> [THE TASK]:
Verbatim output, no pictures: the lines from the beginning of the material through the line with "[00:00:08.00]", both ends kept.

> [RECORDS FOR THE TASK]:

=== Begin Enclosure ===

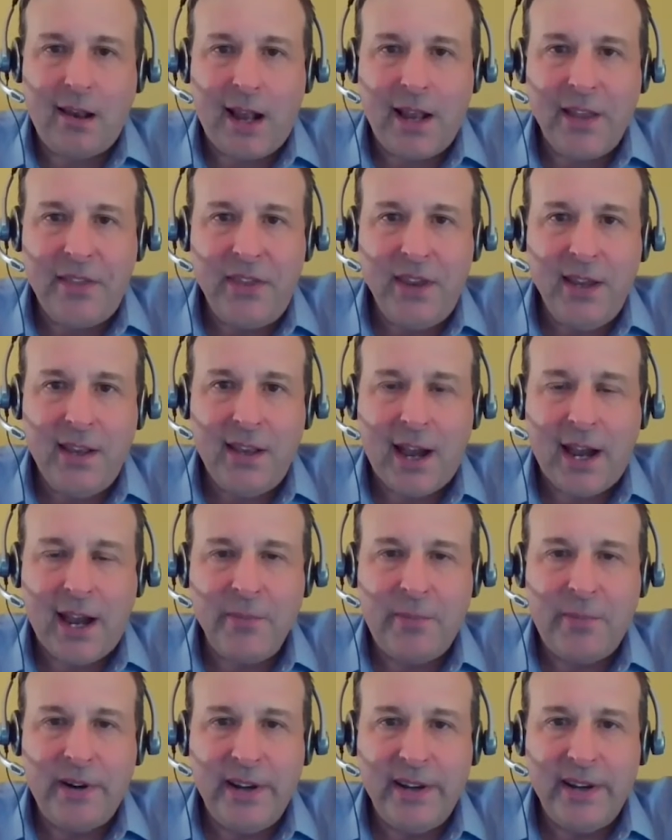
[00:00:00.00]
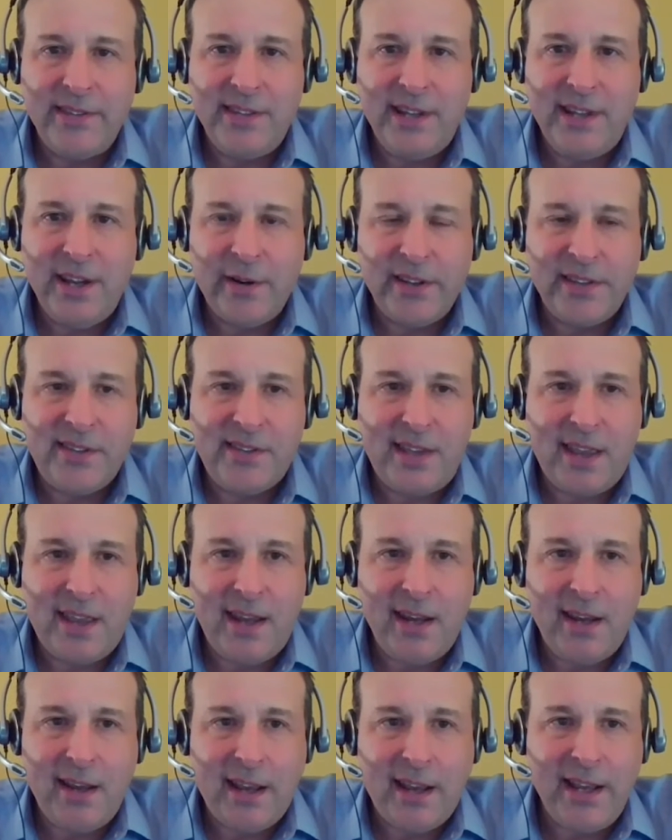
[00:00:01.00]
I think hybrid is here to
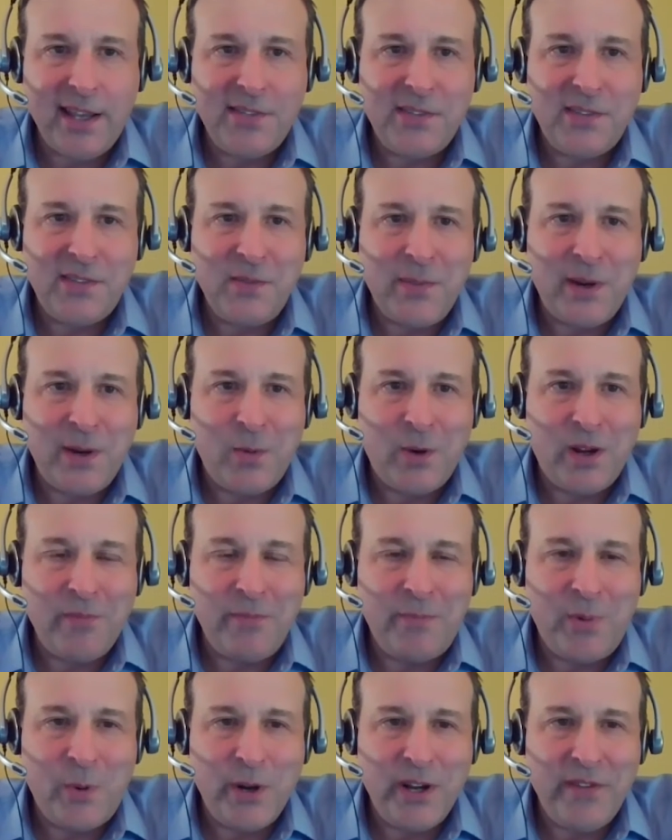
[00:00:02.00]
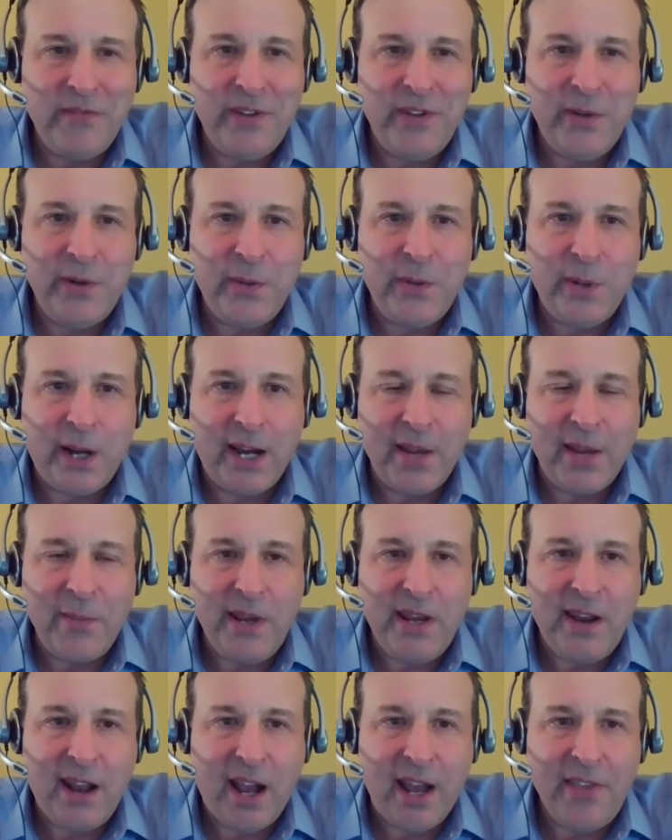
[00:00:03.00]
stay, I guess, is my one point of view. I
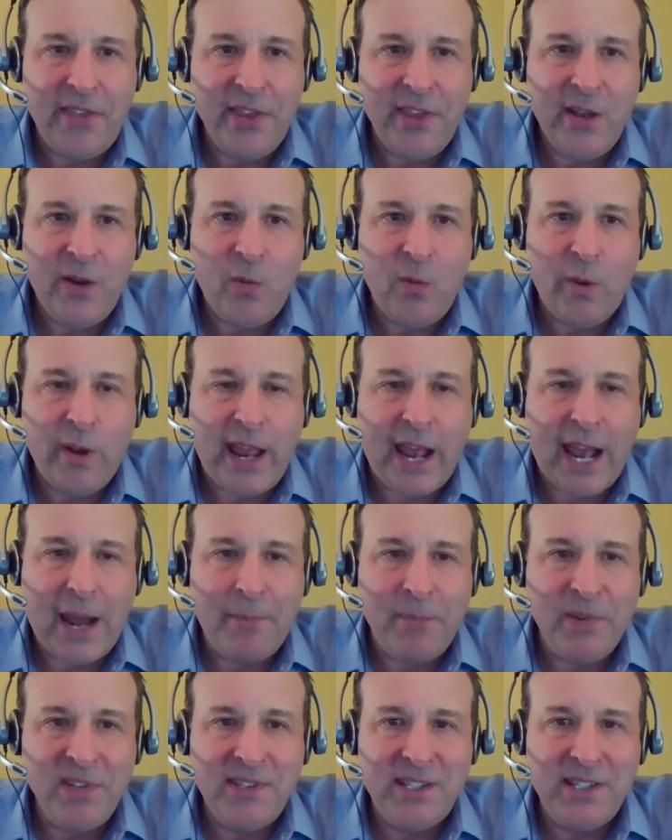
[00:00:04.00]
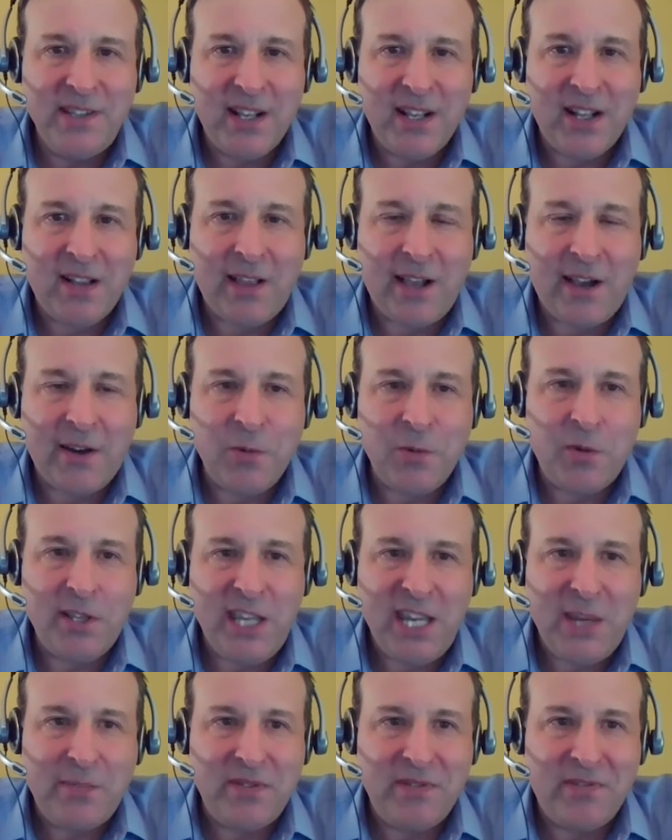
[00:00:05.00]
mean, I think what happens in the cloud will
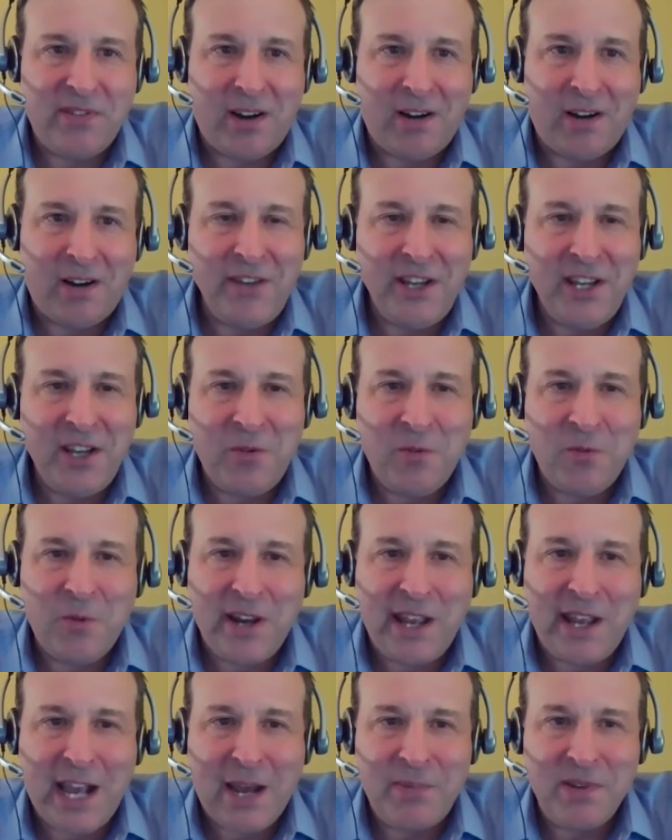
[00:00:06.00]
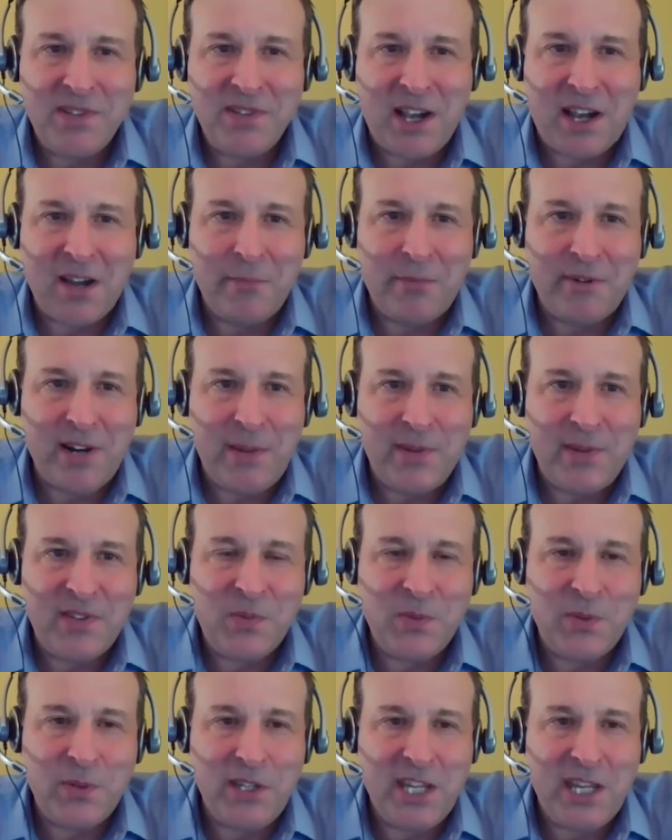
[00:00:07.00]
keep evolving and what happens
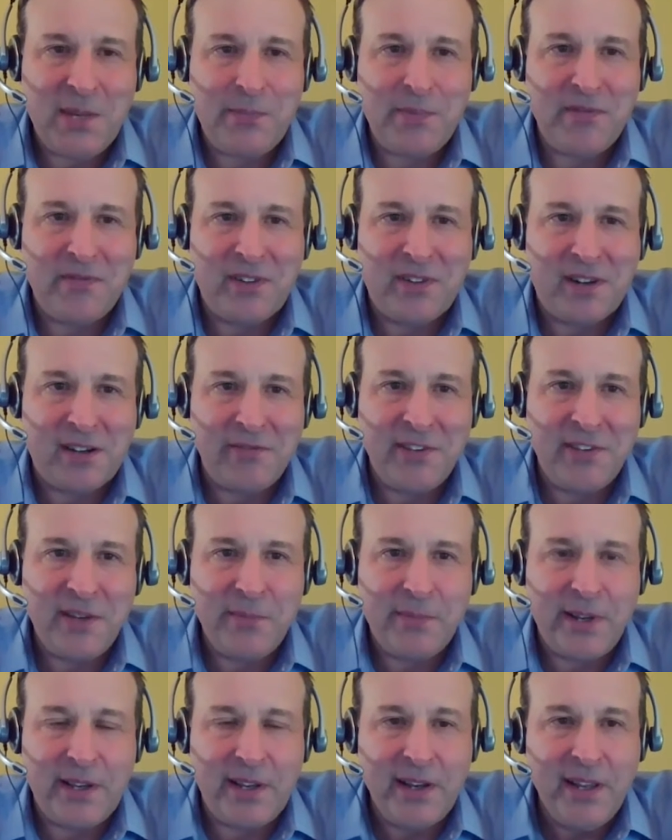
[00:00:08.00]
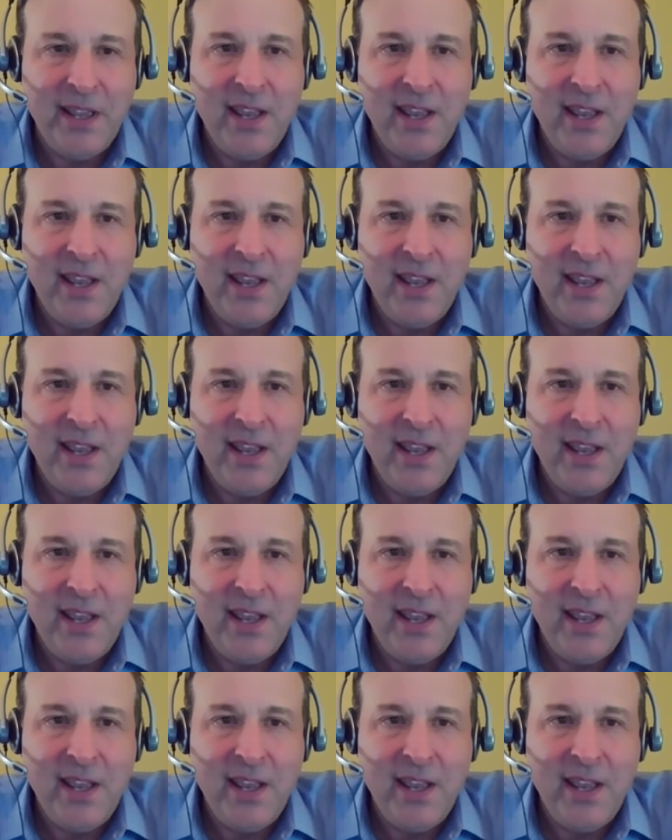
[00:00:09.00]
on-premise will keep evolving. But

=== End Enclosure ===

> [RESPONSE FOR THIS EXERCISE]:
[00:00:00.00]
[00:00:01.00]
I think hybrid is here to
[00:00:02.00]
[00:00:03.00]
stay, I guess, is my one point of view. I
[00:00:04.00]
[00:00:05.00]
mean, I think what happens in the cloud will
[00:00:06.00]
[00:00:07.00]
keep evolving and what happens
[00:00:08.00]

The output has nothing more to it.